Another study of 52 HIV-infected men has found a substantial minority do not have a correlation between seminal and blood plasma viral load. Twenty men had seminal viral load equivalent or higher than their blood plasma viral load (Tachet 1999).

Whilst some doctors have argued that reducing viral load in semen will have a beneficial effect on transmission rates, others caution that this is not yet proven (Vernazza; Albrecht).

A 58 week study of 11 men taking antiretroviral therapy found that different viral variants emerged in plasma and semen in seven out of eight men in whom drug resistance mutations could be identified. These findings suggest that different forms of drug pressure are operating in the plasma and the male genital tract, and lends some support to the view that protease inhibitors do not penetrate the male genital tract in high enough concentrations to prevent the development of resistance (Eron). Analysis of mutations in HIV taken from semen and blood has led some researchers to propose that a separate seminal HIV reservoir exists in some men.

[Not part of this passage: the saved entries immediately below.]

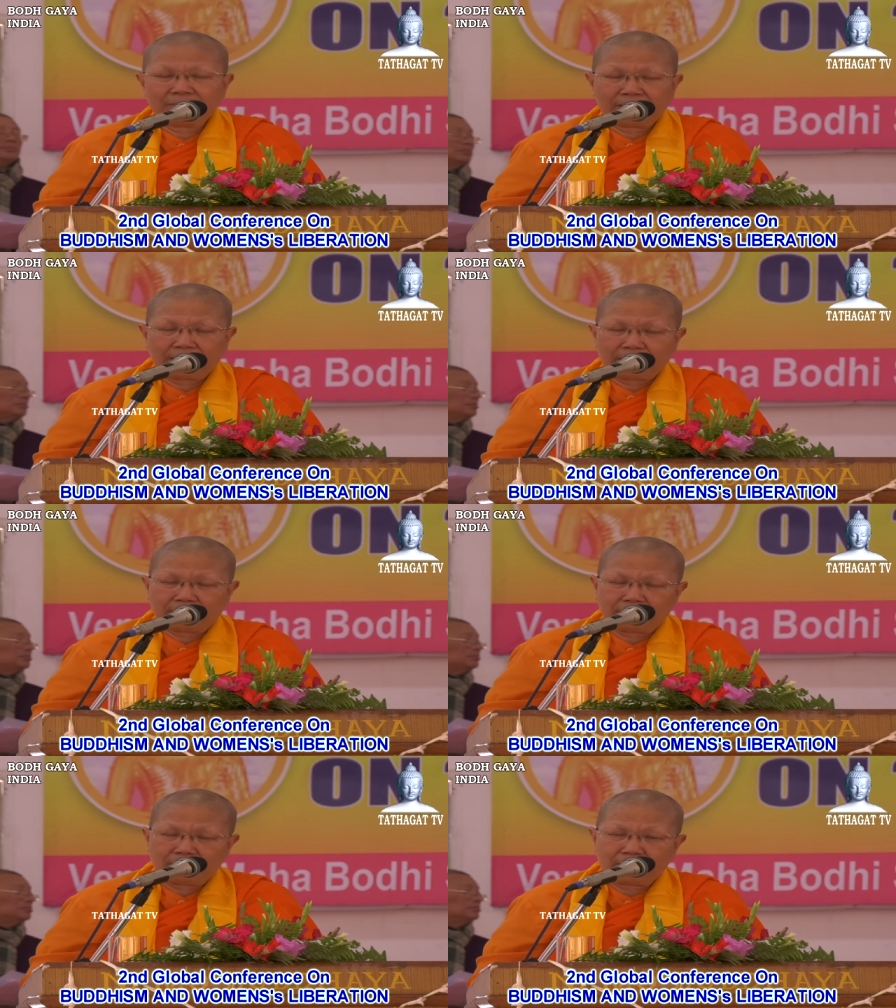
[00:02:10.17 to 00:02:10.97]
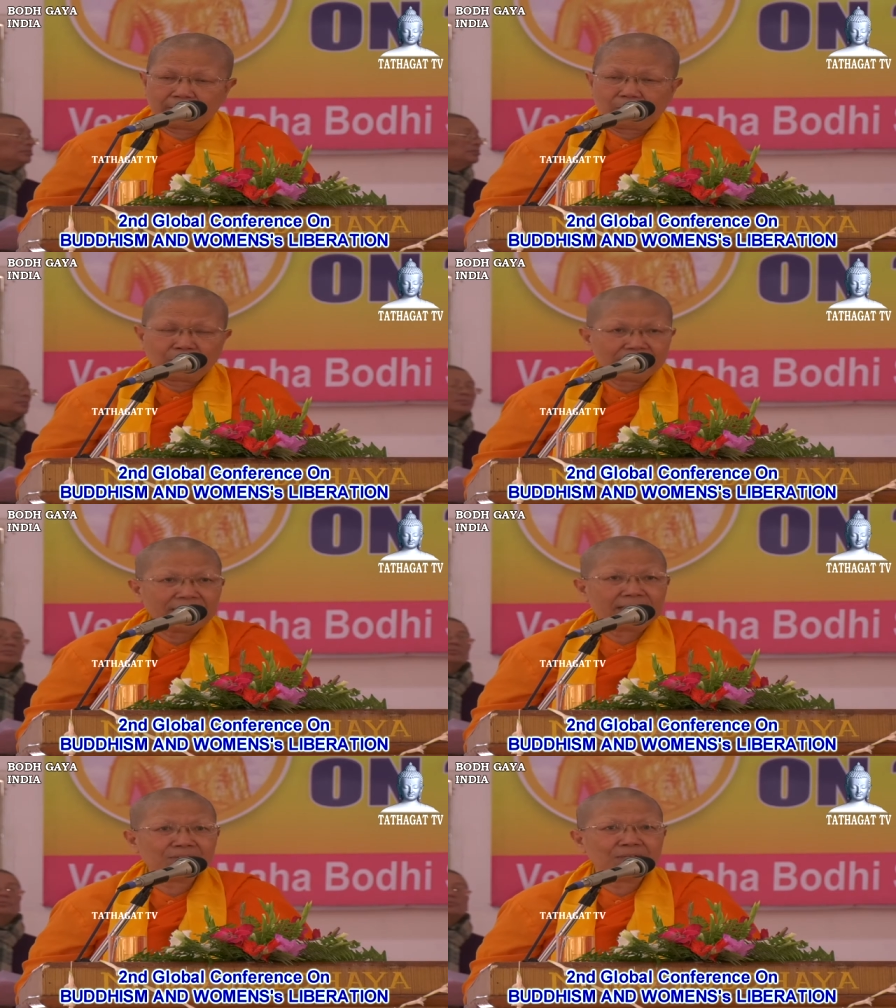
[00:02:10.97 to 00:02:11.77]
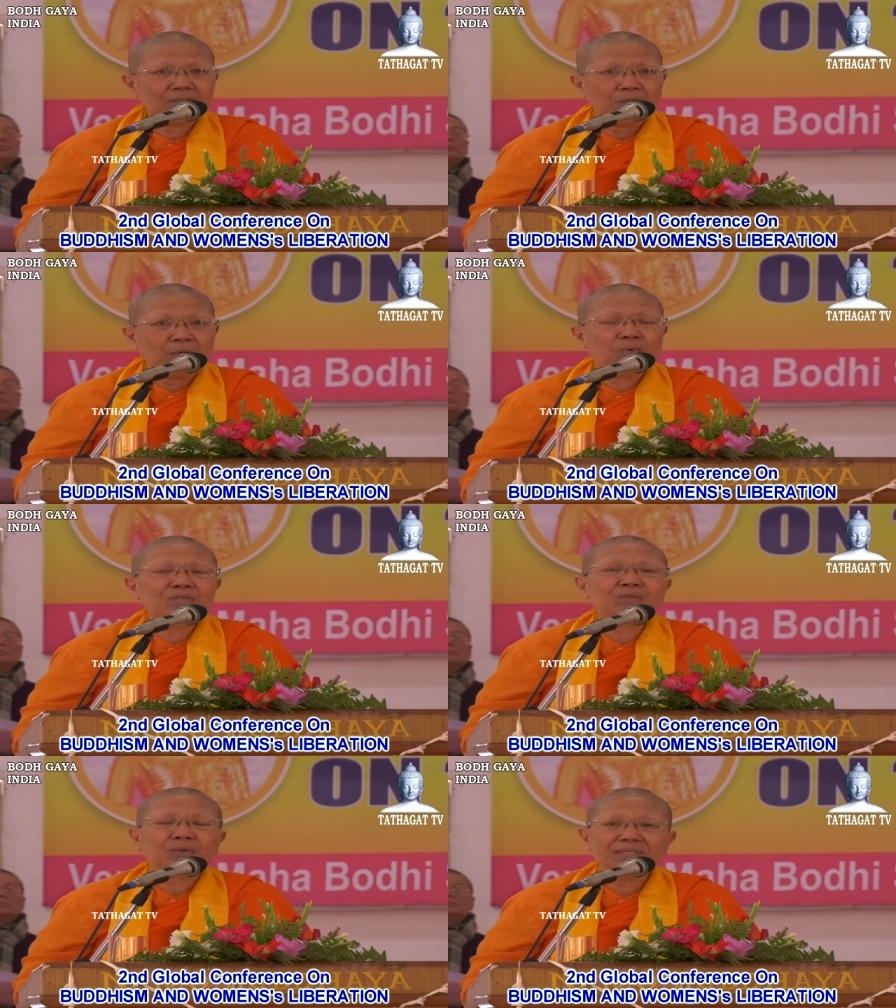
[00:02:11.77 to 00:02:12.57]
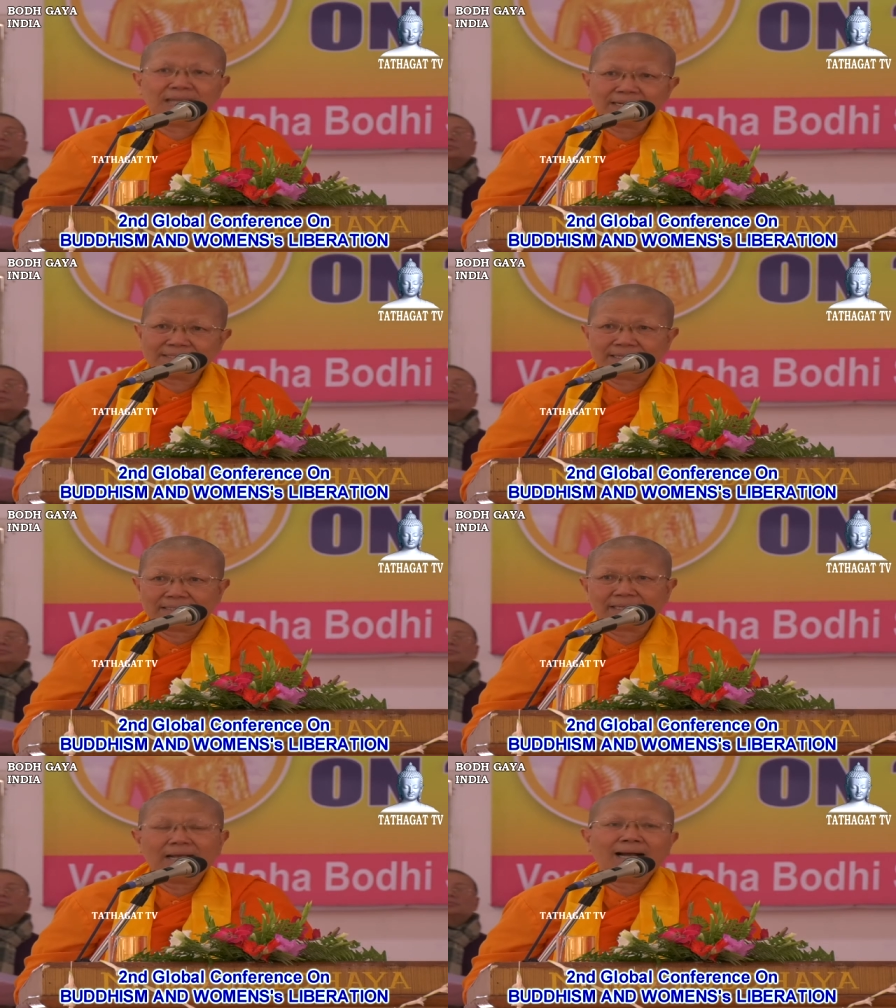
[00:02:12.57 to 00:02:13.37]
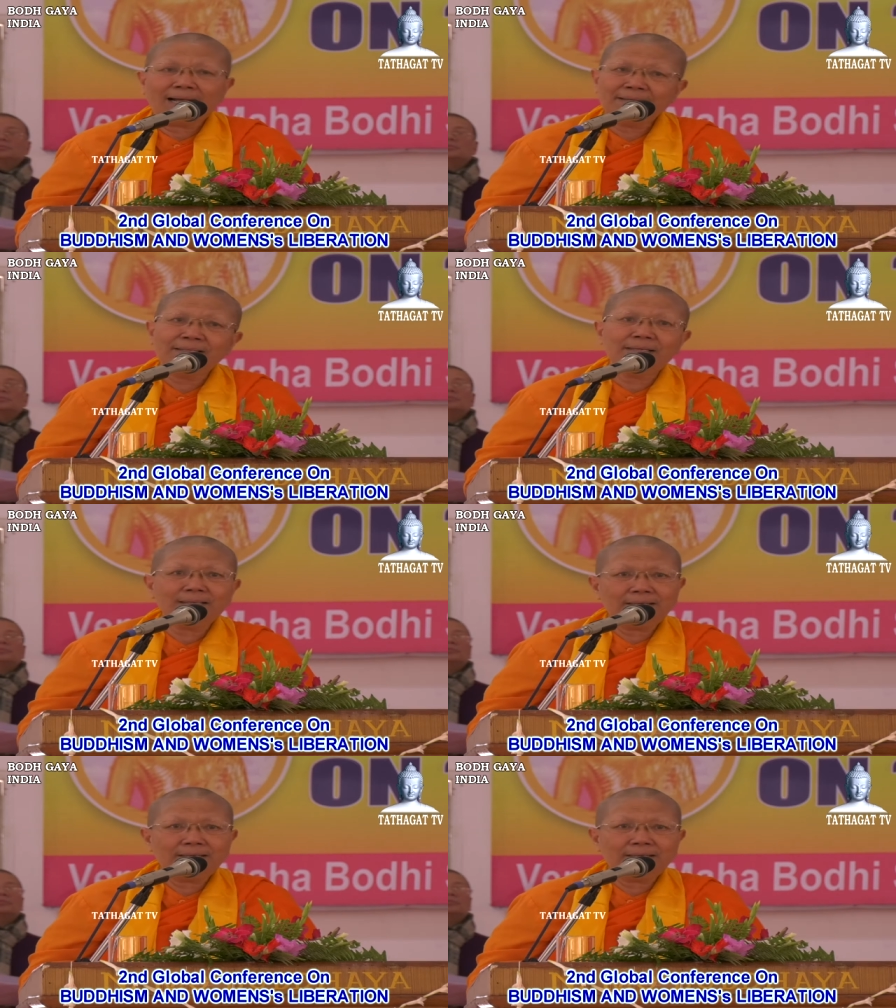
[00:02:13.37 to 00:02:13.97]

the ordination was conducted under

The largest study to date, in 85 Brazilian men who had been followed for at least six months after starting antiretroviral therapy, found that 74% of individuals had detectable HIV in their semen at baseline. All had undetectable viral load within four months of starting therapy, but by month 6, 44% had experienced viral load rebound in plasma, compared to only 25% in semen (Barroso).

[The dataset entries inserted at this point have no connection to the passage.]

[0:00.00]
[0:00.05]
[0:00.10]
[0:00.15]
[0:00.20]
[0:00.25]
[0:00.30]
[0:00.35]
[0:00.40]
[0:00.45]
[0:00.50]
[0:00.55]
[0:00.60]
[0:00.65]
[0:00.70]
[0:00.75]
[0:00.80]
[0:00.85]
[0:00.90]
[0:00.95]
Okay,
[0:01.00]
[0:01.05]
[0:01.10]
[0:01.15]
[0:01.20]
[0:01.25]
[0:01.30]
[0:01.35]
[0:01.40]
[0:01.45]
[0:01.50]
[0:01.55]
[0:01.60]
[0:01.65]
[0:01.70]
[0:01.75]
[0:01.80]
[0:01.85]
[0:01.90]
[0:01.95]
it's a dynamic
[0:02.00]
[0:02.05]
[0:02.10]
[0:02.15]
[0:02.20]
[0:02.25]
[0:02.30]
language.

Poor penetration of protease inhibitors into the genital tract has also been reported. A study of drug levels in eight patients receiving ritonavir, saquinavir and stavudine (d4T) showed undetectable levels of saquinavir in semen despite high plasma levels in some patients, and sub-therapeutic levels of ritonavir (Taylor). Protease levels in the semen were generally less than 5% of the levels attained in the blood. Despite the poor penetration, viral load was reduced to undetectable levels in the semen and blood plasma after six months of treatment.

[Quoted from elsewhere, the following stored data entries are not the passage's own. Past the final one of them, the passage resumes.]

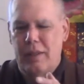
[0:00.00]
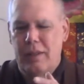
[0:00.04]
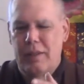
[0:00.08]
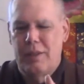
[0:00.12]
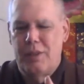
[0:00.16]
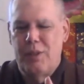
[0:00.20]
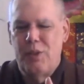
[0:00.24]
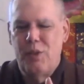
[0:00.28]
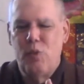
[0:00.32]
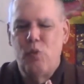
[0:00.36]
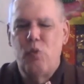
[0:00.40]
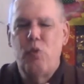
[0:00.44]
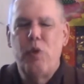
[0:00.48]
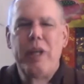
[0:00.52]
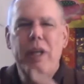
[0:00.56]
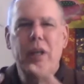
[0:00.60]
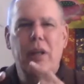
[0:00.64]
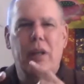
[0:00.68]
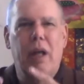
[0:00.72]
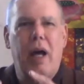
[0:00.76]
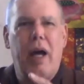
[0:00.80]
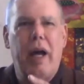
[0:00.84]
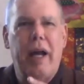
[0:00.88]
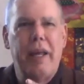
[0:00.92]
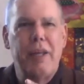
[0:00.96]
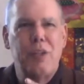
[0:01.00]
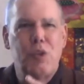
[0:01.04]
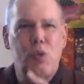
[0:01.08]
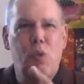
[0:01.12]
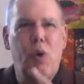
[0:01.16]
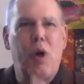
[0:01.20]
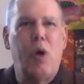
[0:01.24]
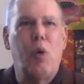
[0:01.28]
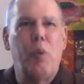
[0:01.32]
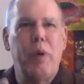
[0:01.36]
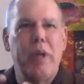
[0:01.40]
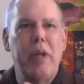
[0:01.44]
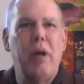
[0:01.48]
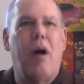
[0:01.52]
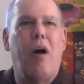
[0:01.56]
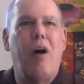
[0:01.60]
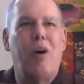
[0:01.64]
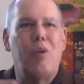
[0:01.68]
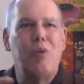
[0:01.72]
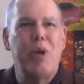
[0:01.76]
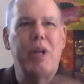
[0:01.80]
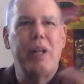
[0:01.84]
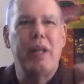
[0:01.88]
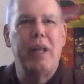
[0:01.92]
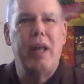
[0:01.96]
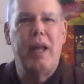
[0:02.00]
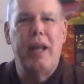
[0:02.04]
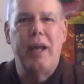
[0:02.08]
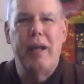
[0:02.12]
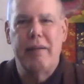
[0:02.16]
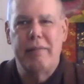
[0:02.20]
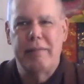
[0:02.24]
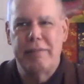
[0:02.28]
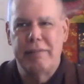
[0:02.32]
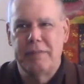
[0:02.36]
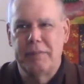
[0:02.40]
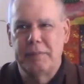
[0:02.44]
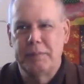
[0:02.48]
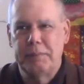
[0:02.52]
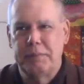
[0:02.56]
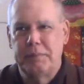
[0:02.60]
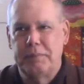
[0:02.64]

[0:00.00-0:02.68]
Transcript: to realize what we already have.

Sub-therapeutic levels might encourage the development and transmission of drug-resistant virus. Poor penetration of PIs is probably due to the protein binding of protease inhibitors and the high protein content of semen, or to the low levels of polyglycoprotein (Pgp), a substance which pumps protease inhibitor molecules out of cells. Pgp is present at very low levels in cells of the brain and testes.

Other conditions such as urethritis (inflammation of the urethra) may be associated with detectable HIV RNA in semen. One study of seven HIV-positive men found that seven had asymptomatic urethritis, four of whom had detectable virus in their semen, despite anti-HIV treatment (Winter).

A recent study found that in the majority of gay men the presence of chlamydia or NSU did not result in seminal viral load becoming detectable. However four men in the study had gonorrhoea and all had detectable viral loads, possibly because gonorrhoea is particularly inflammatory. It may also be worth noting that the study found that although the majority of men with no sexually transmitted infections and an undetectable plasma viral load also had an undetectable seminal viral load, this was not always the case (Sadiq).

Drug activity in the genital tract in women

Several large studies (52, 55 and 112 women tested) have found a strong association between the level of viral load in blood and the level of viral load in cervicovaginal fluid (Hart, Hoesley, Cuuvin). The initiation of antiretroviral therapy significantly reduced HIV RNA in vaginal fluid in one study.

However, there is some evidence that antiretroviral therapy may have discrepant effects on blood and on cervicovaginal fluid, especially when a genital infection is present. An American study of 11 women on antiretroviral therapy showed that viral load in vaginal fluid was significantly higher. The presence of genital tract infections such as thrush or inflammatory lesions of the vulva or cervix was predictive a discrepant response to anti-HIV treatment. The authors of the study have noted that their results should be treated with caution due to the small sample size and the fact that none of the women were receiving protease inhibitor treatment (Stephens).

Another small study has found that HIV in blood and in cervicovaginal fluid (CVF) is genetically distinct, suggesting that HIV in CVF is being produced by activation of local immune cells (Subbarao).